At the end of each day, the men would join us on the beach to launch our dinghies and give equally excellent help to get the dingiest back in to deep water. Many boats would have brief happy hours, but I think we were all in bed by 8am so we could be ready for the next day's adventure.
The people of Vureas Bay are truly nice people, so isolated from the rest of Vanuatu. When a young boy of 7 comes up and asks not for lollies or money, but a pair of trousers, you know you are in a good place. When he offers you 2 chicken eggs that he had managed to find to thank you for helping his infant brother with his scabies, you know you are in a good place. When you sit with the grandmother of this infant, who is the same women who performed barebreasted water music the day before, the same women who demonstrated how to cook taro and manioc in a bamboo pan, the same lady I danced arm and arm with in the public dance, you know you have made the type of connection with someone that you never would have made so quickly back home. I constantly wondered what my life would have looked like had I been born in this village. It was only by chance that I had been born in to a society that valued education, competition, motivation, and career development. I could have simply been a mother of 5 in a village with no electricity or lights, perhaps as content as any villager to never see the other side of my island. Instead I search the world for paradise, for meaning, and for something new and exciting.
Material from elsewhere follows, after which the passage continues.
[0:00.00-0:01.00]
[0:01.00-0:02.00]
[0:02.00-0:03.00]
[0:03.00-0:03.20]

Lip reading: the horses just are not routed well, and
From Efate island, we sailed out of the lumpy ocean into the protection of the lee on the south west shore of Ambrym Island.
The island of Ambrym is known for its active volcano, but it is a docile bubbling pool of lava and smoke; no wild explosions like at Tanna.
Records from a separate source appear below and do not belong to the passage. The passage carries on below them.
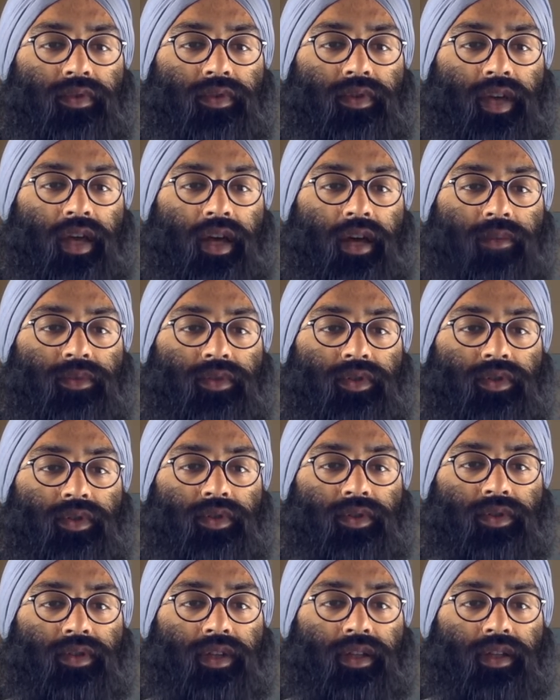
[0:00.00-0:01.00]

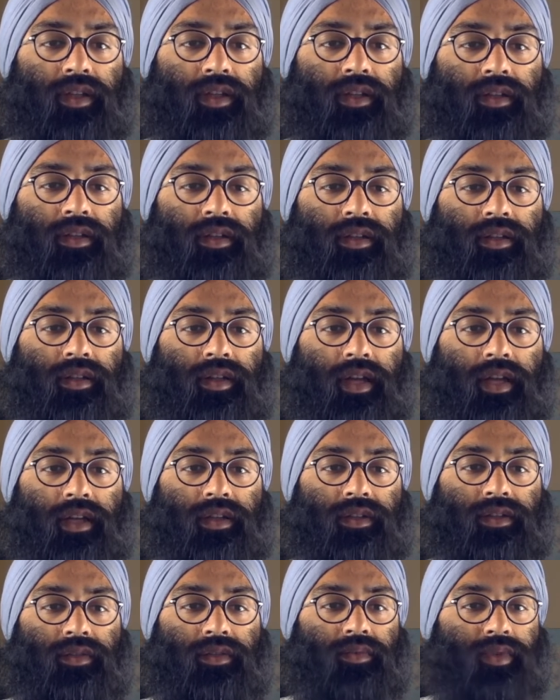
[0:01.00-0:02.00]
captures, and then that
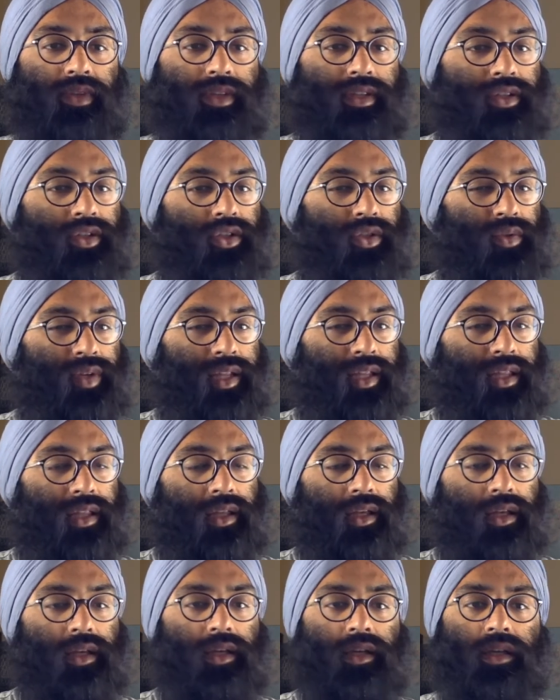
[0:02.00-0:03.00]
doesn't really do
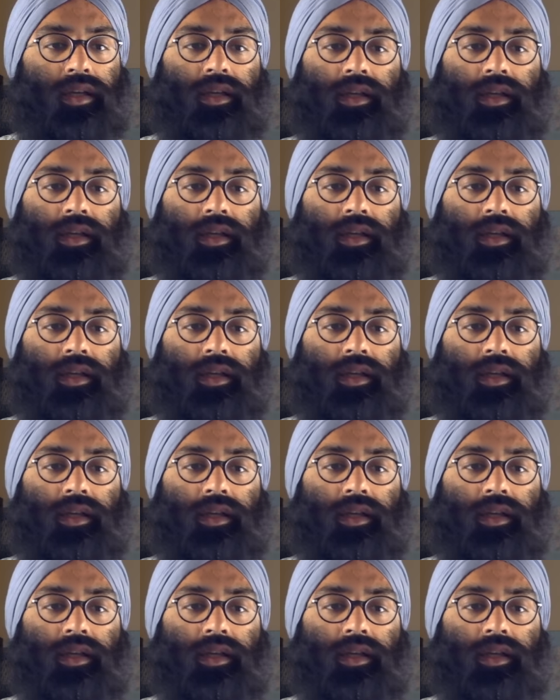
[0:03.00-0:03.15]
anything.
It was late in the day so we snugged up to shore and dropped the anchor for the night. The shore was a densely vegetated black beach. The cruising guide talks of a path here to a lake, but sights further along this coast held a bigger interest.
The next morning, we found the very picturesque cove of Bouma Point. The hot springs which flow out of the cliffs are all fresh water as long as the ocean tide is low. Fortunately in Bouma Point, the water was like hot bathwater.
We had our first sightings of wild parrots here, with lots of swallows darting between the high cliff walls. We found the best place to soak in a large clear pool, and I took the first hot bath I have had in years. It was so hot that Patrick could not bear to get in, but I got out feeling very well cleansed. I took the opportunity to use my most luxurious shampoo and separate conditioner. All of our laundry was now clean and then it was time to go.
We sailed the last 10 miles in the strongest wind we had experienced since our arrival in Vanuatu. But it was coming from the land. With only a jib, we flew over flat water at hull speed. We made it to Ranon village, and put down the anchor with 4 other boats, off a black sand beach. We slept well that night. Were here to explore the volcano.